Cannabis : une consommation qui double le risque de décès cardiovasculaire

Longtemps perçu comme une alternative douce ou un remède naturel, le cannabis se retrouve aujourd’hui au cœur d’une alerte scientifique majeure. Une méta-analyse de 24 études internationales, portant sur plus de 200 millions de personnes, établit un lien clair entre consommation de cannabis et risque accru de maladies cardiovasculaires, selon un article publié dans la revue Heart.
Un risque multiplié par deux
Les résultats sont sans appel : les consommateurs de cannabis auraient deux fois plus de risque de mourir d’un accident cardiovasculaire que les non-consommateurs. La probabilité de faire un AVC ou un infarctus du myocarde serait également augmentée de 20%. Pour Émilie Jouanjus, pharmacologue clinique au CHU de Toulouse et co-autrice de l’étude, il est urgent de ne plus ignorer les effets délétères de cette substance, surtout à l’heure où elle gagne en popularité, que ce soit à des fins récréatives ou thérapeutiques.
Un produit naturel… mais pas inoffensif
Aux États-Unis comme en Europe, le cannabis gagne du terrain dans les usages médicaux, souvent présenté comme un allié contre les nausées de la chimiothérapie ou les douleurs chroniques. Mais cette image de plante « bien-être » induit en erreur. Lynn Silver, experte en santé publique en Californie, prévient : « Le cannabis n’est pas plus sûr que le tabac. Ce n’est pas parce qu’il est d’origine végétale qu’il est sans danger. »
De nombreuses zones d’ombre subsistent quant à l’action du THC, le principal composant psychoactif du cannabis, sur le cœur. Mais des pistes émergent : il augmente le rythme cardiaque, la tension artérielle, favorise les inflammations, et pourrait provoquer la constriction des vaisseaux, augmentant ainsi le risque de caillots ou d’accidents vasculaires. L’inhalation de fumée de cannabis, riche en particules fines, expose aussi à des effets similaires à ceux du tabac, notamment l’accumulation de plaques dans les artères.
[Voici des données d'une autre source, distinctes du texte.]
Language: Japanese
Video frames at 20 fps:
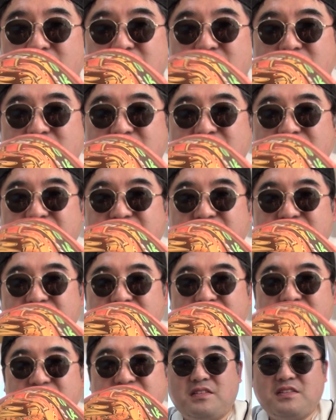す。
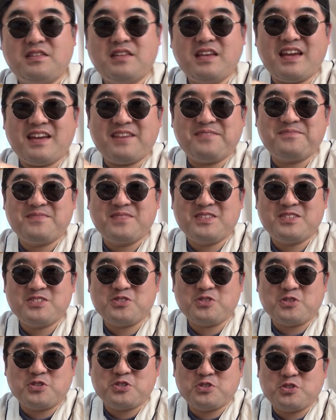で、
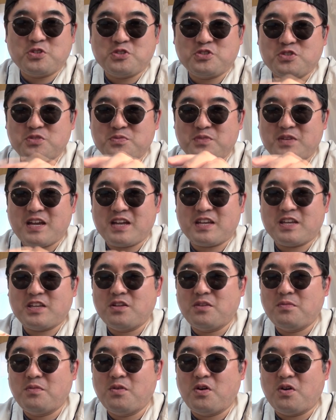ちょっと一粒やけ
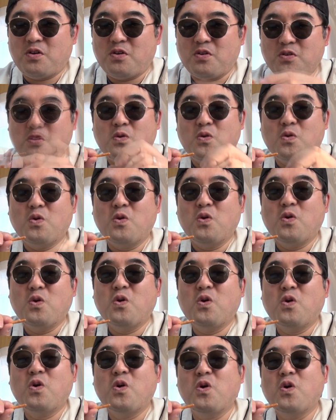ども、
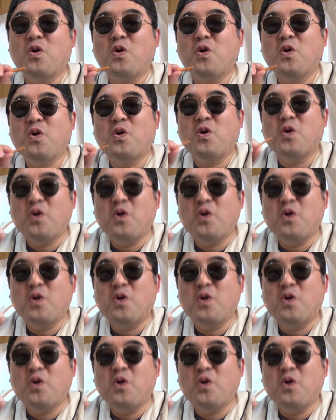おおほほほ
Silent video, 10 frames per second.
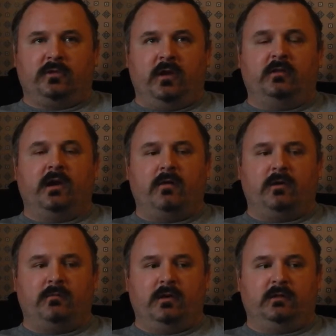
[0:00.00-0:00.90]

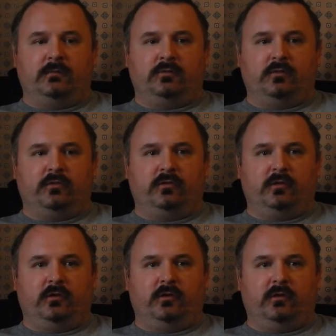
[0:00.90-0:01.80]
гавернментом, то есть
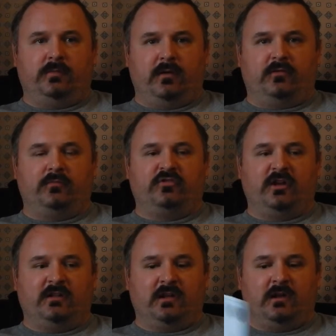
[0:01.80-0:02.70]
э, правительством
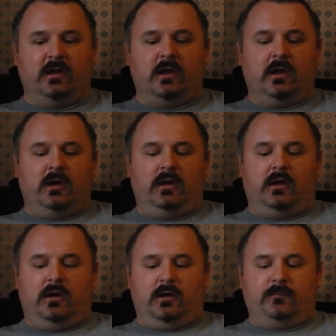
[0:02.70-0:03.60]
штата,
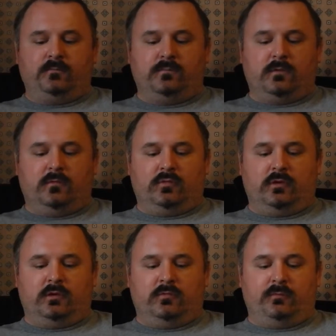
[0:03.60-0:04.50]
а, вот
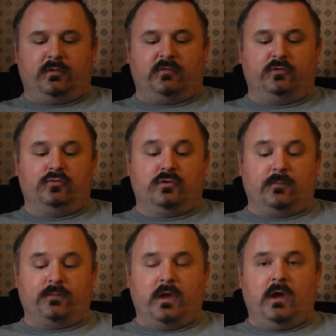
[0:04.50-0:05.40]
эта вот процедура.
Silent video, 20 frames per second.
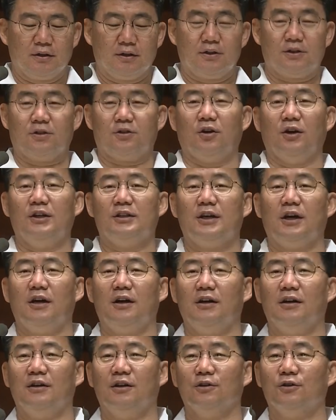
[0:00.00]
그래서 더
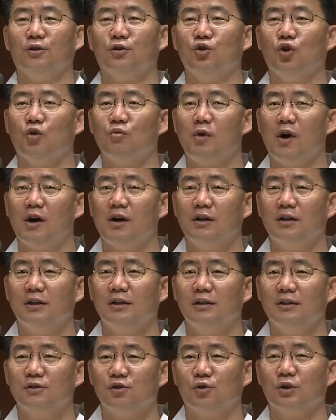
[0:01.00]
이상 어떤
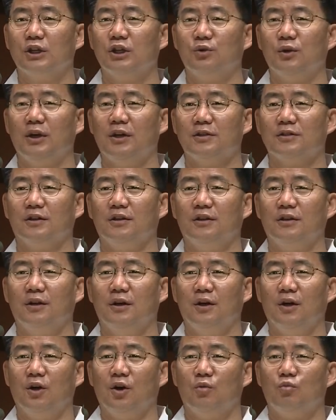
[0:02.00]
욕망을 쫓기 위해서
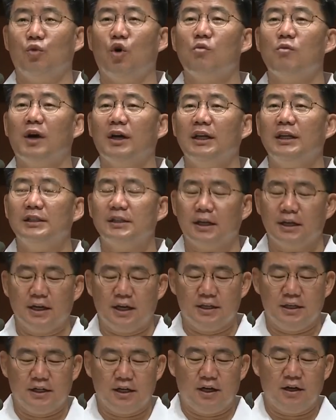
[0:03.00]
목마른 인생이
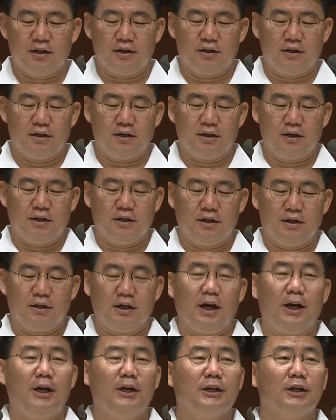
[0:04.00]
아니라
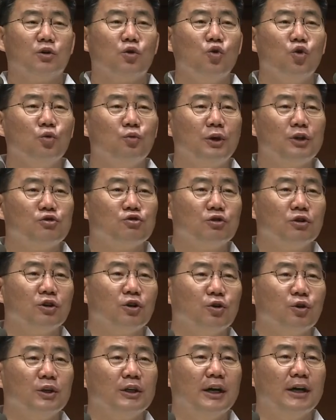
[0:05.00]
하나님께 공급해 주는
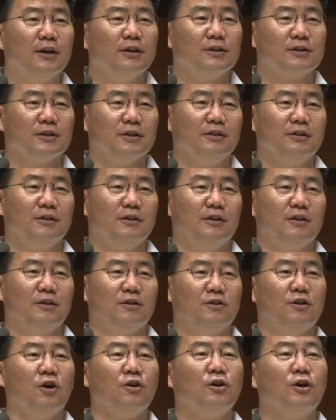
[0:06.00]
거로 인하여서
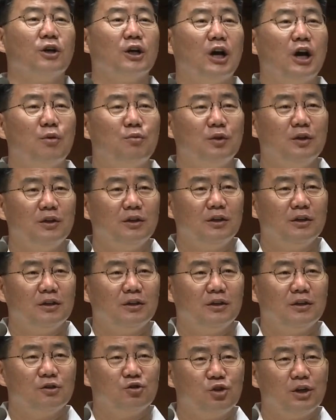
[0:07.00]
넉넉함을
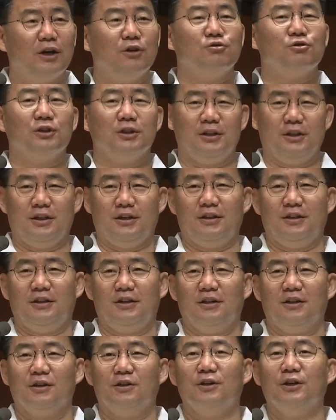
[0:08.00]
취할 수 있는
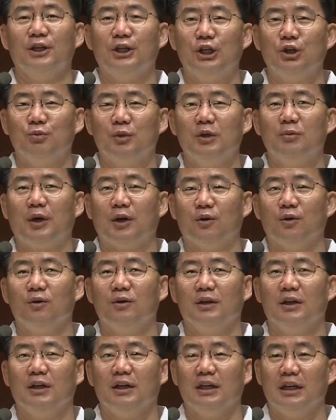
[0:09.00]
그런 이름이
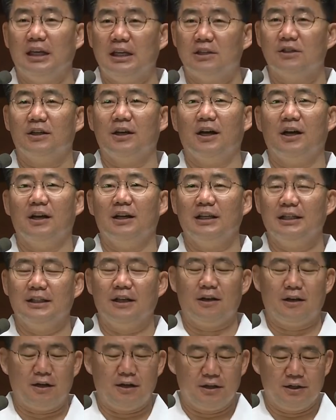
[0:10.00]
바로
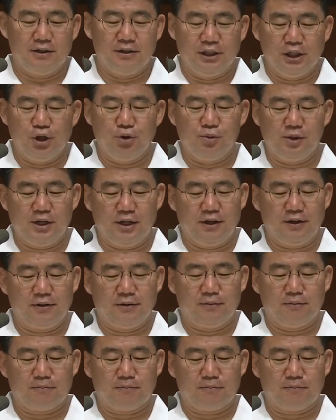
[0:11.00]
이스라엘이다. 그 이름이에요.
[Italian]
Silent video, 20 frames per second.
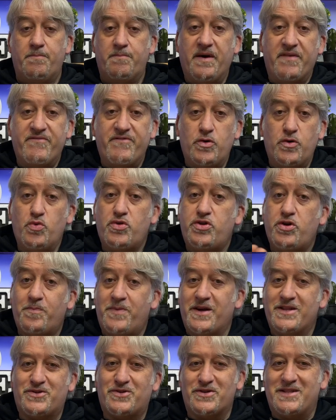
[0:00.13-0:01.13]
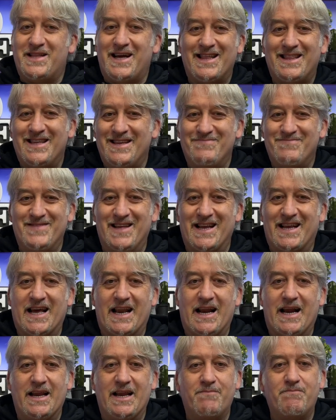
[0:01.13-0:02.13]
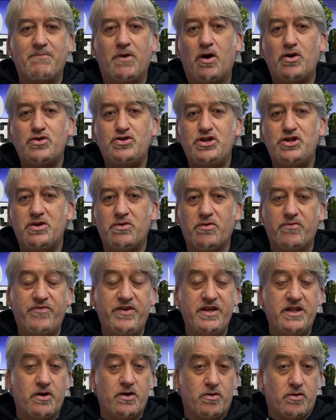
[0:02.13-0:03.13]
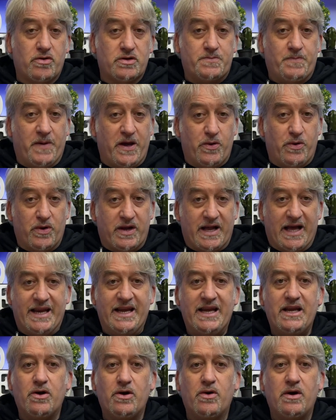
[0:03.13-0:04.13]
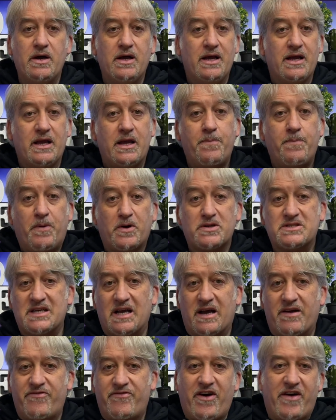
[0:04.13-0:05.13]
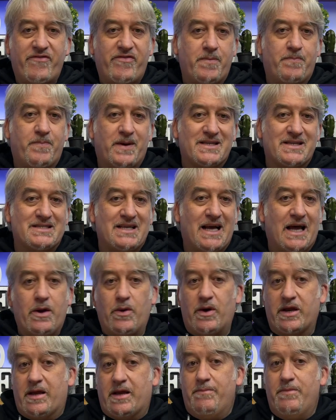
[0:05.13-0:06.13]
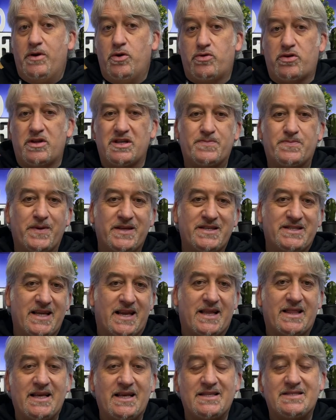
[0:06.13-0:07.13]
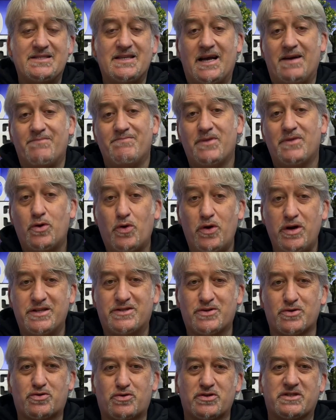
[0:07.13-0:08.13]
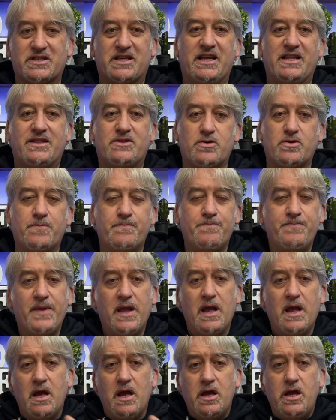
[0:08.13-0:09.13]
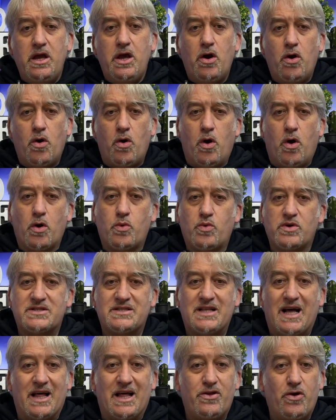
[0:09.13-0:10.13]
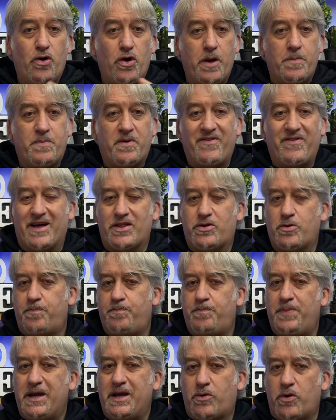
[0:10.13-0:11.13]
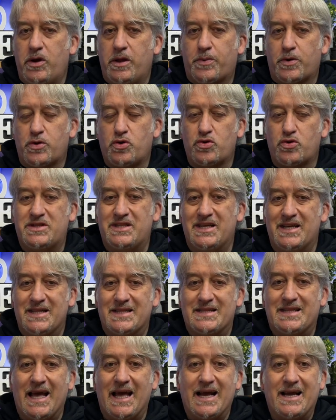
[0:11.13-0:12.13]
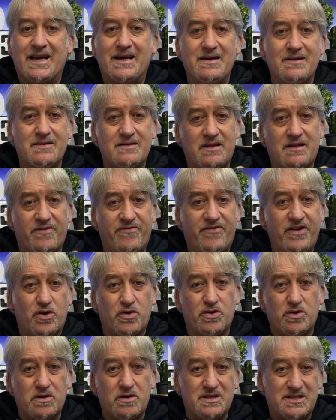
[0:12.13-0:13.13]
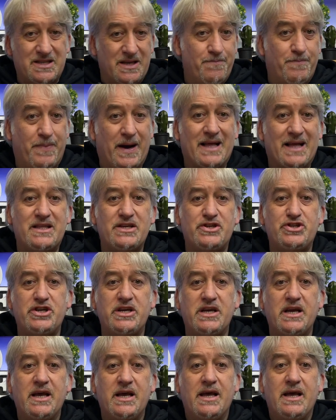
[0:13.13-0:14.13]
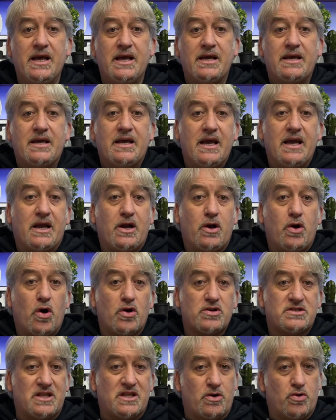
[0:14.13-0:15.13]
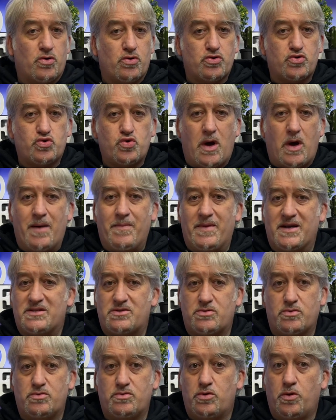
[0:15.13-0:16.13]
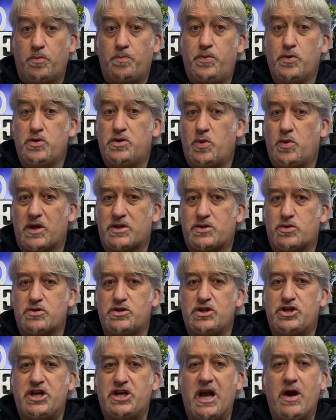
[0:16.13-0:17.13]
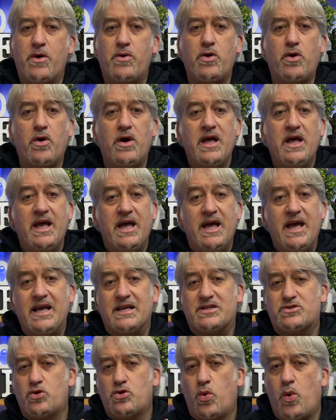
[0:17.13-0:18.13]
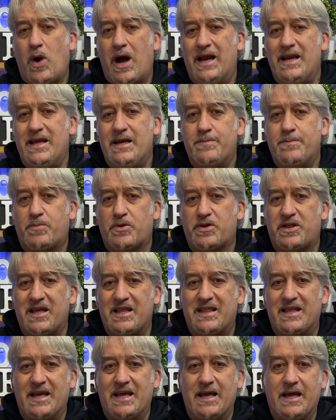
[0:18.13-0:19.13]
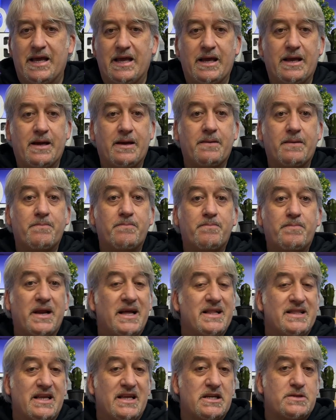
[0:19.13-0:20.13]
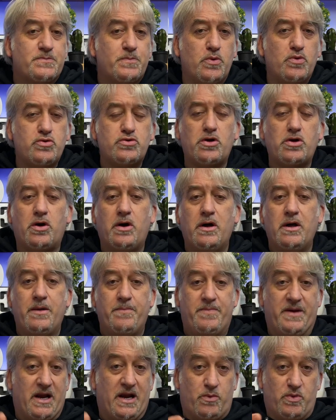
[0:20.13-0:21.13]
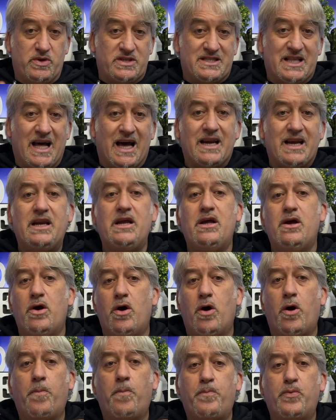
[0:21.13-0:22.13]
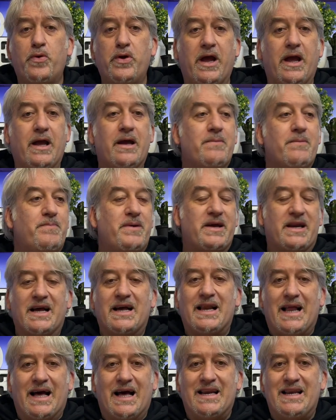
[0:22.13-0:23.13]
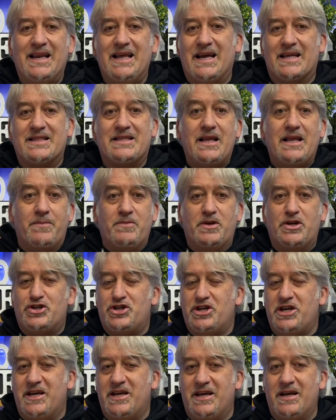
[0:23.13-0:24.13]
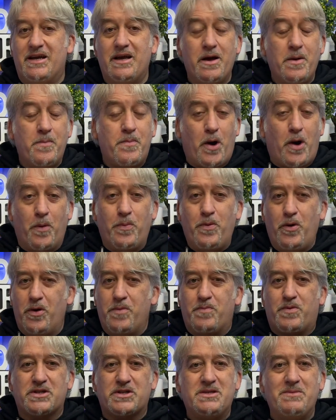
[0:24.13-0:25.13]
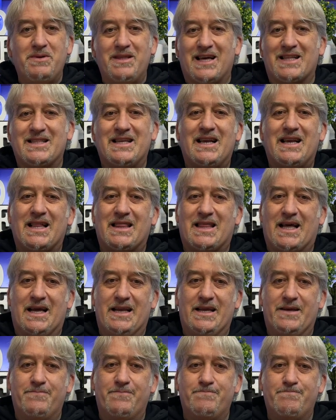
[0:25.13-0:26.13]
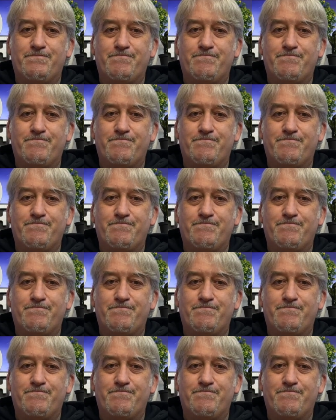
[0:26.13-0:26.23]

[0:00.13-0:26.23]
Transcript: Benvenuti o bentornati nel canale. Oggi un video spero carino che possa farvi passare qualche minuto di spensieratezza con il sottoscritto. Io ho acquistato e provato piccoli prodotti tech davvero simpatici che costano su Amazon non più di 14 euro e sui quali potete prendere spunto per acquistarli oppure per regalarli a degli amici proprio in prossimità del Natale.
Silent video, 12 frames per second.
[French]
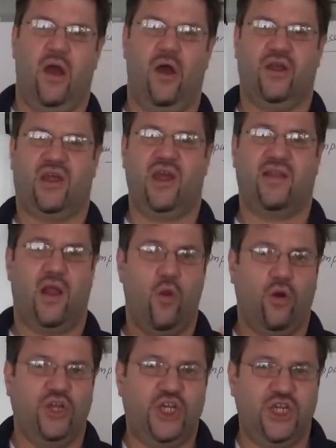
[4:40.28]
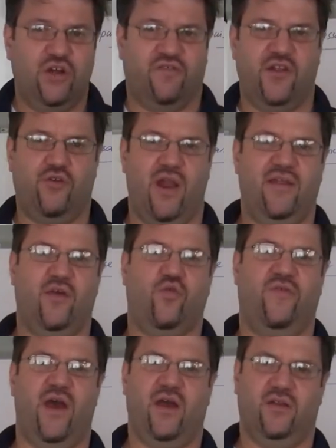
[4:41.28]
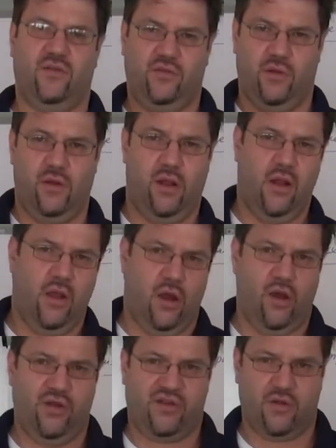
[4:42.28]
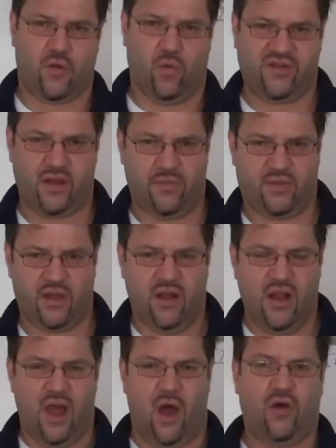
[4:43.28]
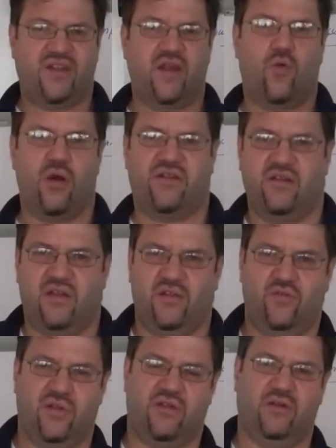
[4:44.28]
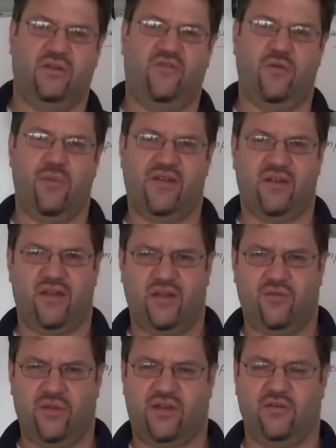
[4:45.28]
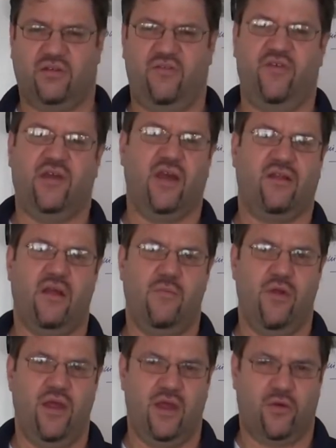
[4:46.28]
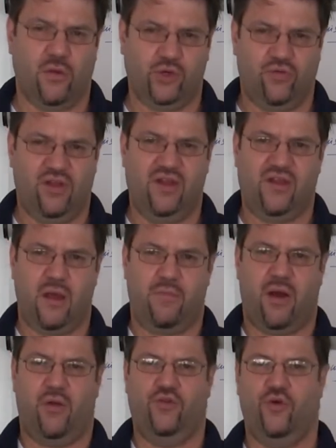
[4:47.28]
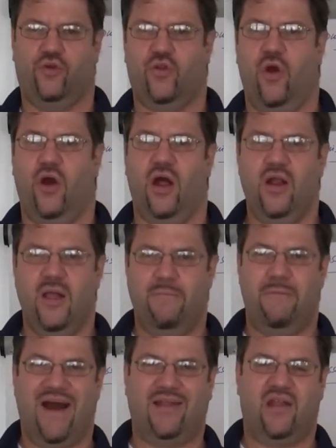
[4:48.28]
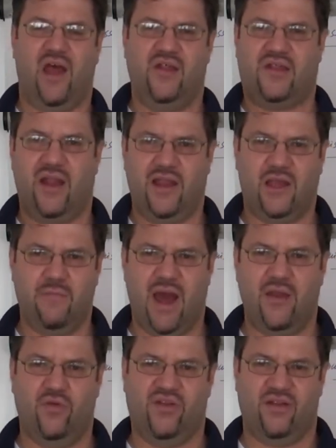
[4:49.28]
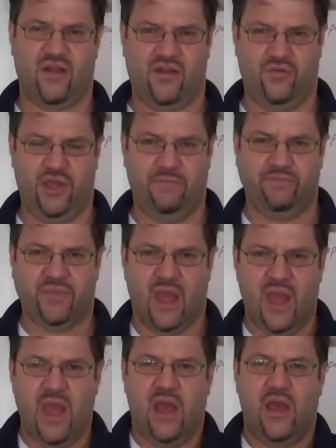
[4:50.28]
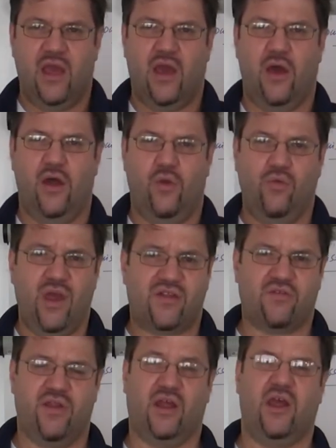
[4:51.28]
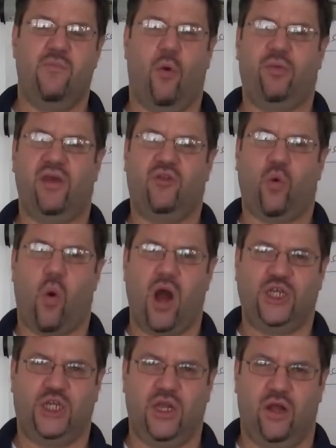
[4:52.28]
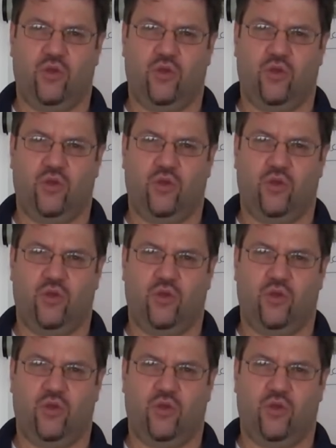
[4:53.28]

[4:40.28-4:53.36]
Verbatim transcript: euh, qui est à l'origine en fait de la découverte de euh, ce concept. Alors c'est quoi cette étude scientifique ben, Cette étude scientifique qui a été menée, comme je vous le disais, par le docteur Martin Seligman aux États-Unis, et lui et son équipe ont pris trois,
Une perception biaisée, une recherche encore incomplète
En France, près de la moitié des adultes ont déjà consommé du cannabis, faisant de ce produit la drogue illicite la plus répandue. Pourtant, sa consommation reste mal déclarée, et les chercheurs peinent à mesurer précisément son impact, notamment en fonction des méthodes de consommation (fumée, ingestion, vaporisation) ou de la concentration en cannabinoïdes.
Des études complémentaires, notamment menées par l’Université de Californie à San Francisco, évoquent des effets sur le psychisme et les paramètres cardiovasculaires, même pour les formes ingérées comme les bonbons au THC. De quoi relativiser l’idée, encore répandue, que manger du cannabis serait inoffensif.
Un avertissement de santé publique
Les chercheurs pointent aussi une vulnérabilité particulière chez les personnes âgées ou souffrant déjà de pathologies cardiaques, pour qui les effets du cannabis pourraient être encore plus délétères. S’ils appellent à approfondir la recherche, le message est déjà clair : le cannabis n’est pas une substance neutre pour le cœur.
« Le risque est bien réel, même s’il n’est pas encore toujours visible cliniquement », insiste Émilie Jouanjus. À l’heure où la légalisation progresse et où les usages se diversifient, les autorités sanitaires devront intégrer cette donnée dans les politiques de prévention, au même titre que l’alcool ou le tabac.
Le cannabis, longtemps rangé dans la catégorie des substances douces, montre désormais un visage plus sombre, celui de menace silencieuse pour la santé cardiovasculaire.